Help for package msentropy

Type:

Package

Title:

Spectral Entropy for Mass Spectrometry Data

Version:

0.1.4

Date:

2023-08-07

Description:

Clean the MS/MS spectrum, calculate spectral entropy, unweighted entropy similarity, and entropy similarity for mass spectrometry data. The entropy similarity is a novel similarity measure for MS/MS spectra which outperform the widely used dot product similarity in compound identification. For more details, please refer to the paper: Yuanyue Li et al. (2021) "Spectral entropy outperforms MS/MS dot product similarity for small-molecule compound identification" <doi:10.1038/s41592-021-01331-z>.

License:

Apache License (== 2.0)

Depends:

R (≥ 3.5.0), Rcpp (≥ 1.0.10)

Suggests:

testthat

LinkingTo:

Rcpp

RoxygenNote:

7.2.3

Encoding:

UTF-8

URL:

https://github.com/YuanyueLi/MSEntropy

NeedsCompilation:

yes

Packaged:

2023-08-07 22:58:36 UTC; yli

Author:

Yuanyue Li [aut, cre]

Maintainer:

Yuanyue Li <liyuanyue@gmail.com>

Repository:

CRAN

Date/Publication:

2023-08-07 23:10:02 UTC

Entropy similarity between two spectra

Description

Calculate the entropy similarity between two spectra

Usage

calculate_entropy_similarity(
  peaks_a,
  peaks_b,
  ms2_tolerance_in_da,
  ms2_tolerance_in_ppm,
  clean_spectra,
  min_mz,
  max_mz,
  noise_threshold,
  max_peak_num
)

Arguments

peaks_a

A matrix of spectral peaks, with two columns: mz and intensity

peaks_b

A matrix of spectral peaks, with two columns: mz and intensity

ms2_tolerance_in_da

The MS2 tolerance in Da, set to -1 to disable

ms2_tolerance_in_ppm

The MS2 tolerance in ppm, set to -1 to disable

clean_spectra

Whether to clean the spectra before calculating the entropy similarity, see clean_spectrum

min_mz

The minimum mz value to keep, set to -1 to disable

max_mz

The maximum mz value to keep, set to -1 to disable

noise_threshold

The noise threshold, set to -1 to disable, all peaks have intensity < noise_threshold * max_intensity will be removed

max_peak_num

The maximum number of peaks to keep, set to -1 to disable

Value

The entropy similarity

Examples

mz_a <- c(169.071, 186.066, 186.0769)
intensity_a <- c(7.917962, 1.021589, 100.0)
mz_b <- c(120.212, 169.071, 186.066)
intensity_b <- c(37.16, 66.83, 999.0)
peaks_a <- matrix(c(mz_a, intensity_a), ncol = 2, byrow = FALSE)
peaks_b <- matrix(c(mz_b, intensity_b), ncol = 2, byrow = FALSE)
calculate_entropy_similarity(peaks_a, peaks_b,
                             ms2_tolerance_in_da = 0.02, ms2_tolerance_in_ppm = -1,
                             clean_spectra = TRUE, min_mz = 0, max_mz = 1000,
                             noise_threshold = 0.01,
                             max_peak_num = 100)

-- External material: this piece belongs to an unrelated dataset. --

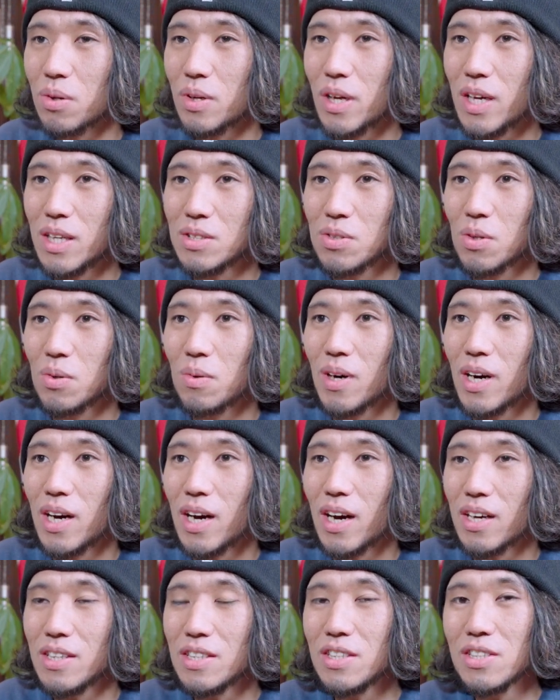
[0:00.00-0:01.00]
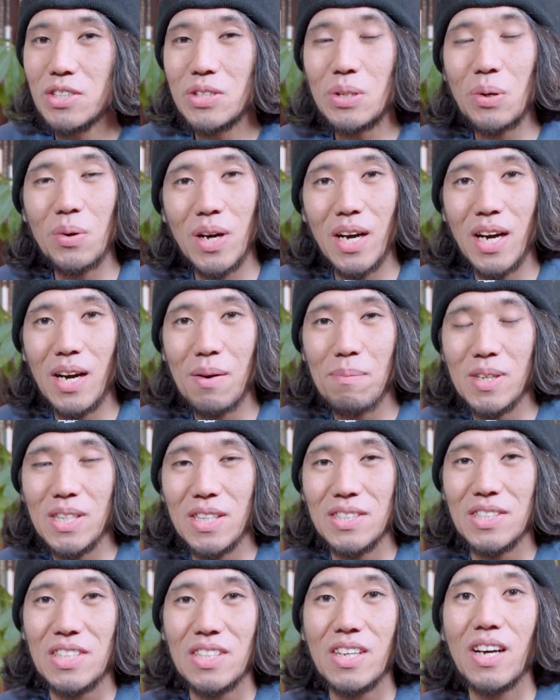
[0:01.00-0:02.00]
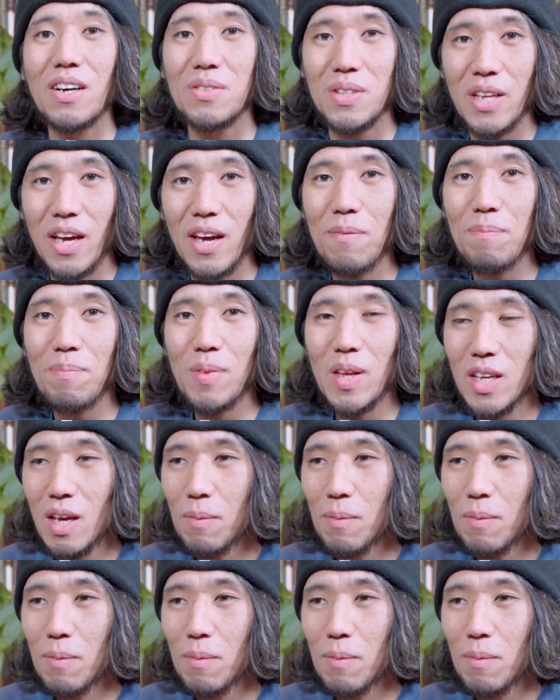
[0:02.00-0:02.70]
る映像は印象がまた違うね。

Calculate spectral entropy of a spectrum

Description

Calculate spectral entropy of a spectrum

Usage

calculate_spectral_entropy(peaks)

Arguments

peaks

A matrix of peaks, with two columns: m/z and intensity.

Value

A double value of spectral entropy.

Examples

mz <- c(100.212, 300.321, 535.325)
intensity <- c(37.16, 66.83, 999.0)
peaks <- matrix(c(mz, intensity), ncol = 2, byrow = FALSE)
calculate_spectral_entropy(peaks)

Unweighted entropy similarity between two spectra

Description

Calculate the unweighted entropy similarity between two spectra

Usage

calculate_unweighted_entropy_similarity(
  peaks_a,
  peaks_b,
  ms2_tolerance_in_da,
  ms2_tolerance_in_ppm,
  clean_spectra,
  min_mz,
  max_mz,
  noise_threshold,
  max_peak_num
)

Arguments

peaks_a

A matrix of spectral peaks, with two columns: mz and intensity

peaks_b

A matrix of spectral peaks, with two columns: mz and intensity

ms2_tolerance_in_da

The MS2 tolerance in Da, set to -1 to disable

ms2_tolerance_in_ppm

The MS2 tolerance in ppm, set to -1 to disable

clean_spectra

Whether to clean the spectra before calculating the entropy similarity, see clean_spectrum

min_mz

The minimum mz value to keep, set to -1 to disable

max_mz

The maximum mz value to keep, set to -1 to disable

noise_threshold

The noise threshold, set to -1 to disable, all peaks have intensity < noise_threshold * max_intensity will be removed

max_peak_num

The maximum number of peaks to keep, set to -1 to disable

Value

The unweighted entropy similarity

Examples

mz_a <- c(169.071, 186.066, 186.0769)
intensity_a <- c(7.917962, 1.021589, 100.0)
mz_b <- c(120.212, 169.071, 186.066)
intensity_b <- c(37.16, 66.83, 999.0)
peaks_a <- matrix(c(mz_a, intensity_a), ncol = 2, byrow = FALSE)
peaks_b <- matrix(c(mz_b, intensity_b), ncol = 2, byrow = FALSE)
calculate_unweighted_entropy_similarity(peaks_a, peaks_b,
                                       ms2_tolerance_in_da = 0.02, ms2_tolerance_in_ppm = -1,
                                       clean_spectra = TRUE, min_mz = 0, max_mz = 1000,
                                       noise_threshold = 0.01,
                                       max_peak_num = 100)

Clean a spectrum

Description

Clean a spectrum

This function will clean the peaks by the following steps: 1. Remove empty peaks (mz <= 0 or intensity <= 0). 2. Remove peaks with mz >= max_mz or mz < min_mz. 3. Centroid the spectrum by merging peaks within min_ms2_difference_in_da or min_ms2_difference_in_ppm. 4. Remove peaks with intensity < noise_threshold * max_intensity. 5. Keep only the top max_peak_num peaks. 6. Normalize the intensity to sum to 1.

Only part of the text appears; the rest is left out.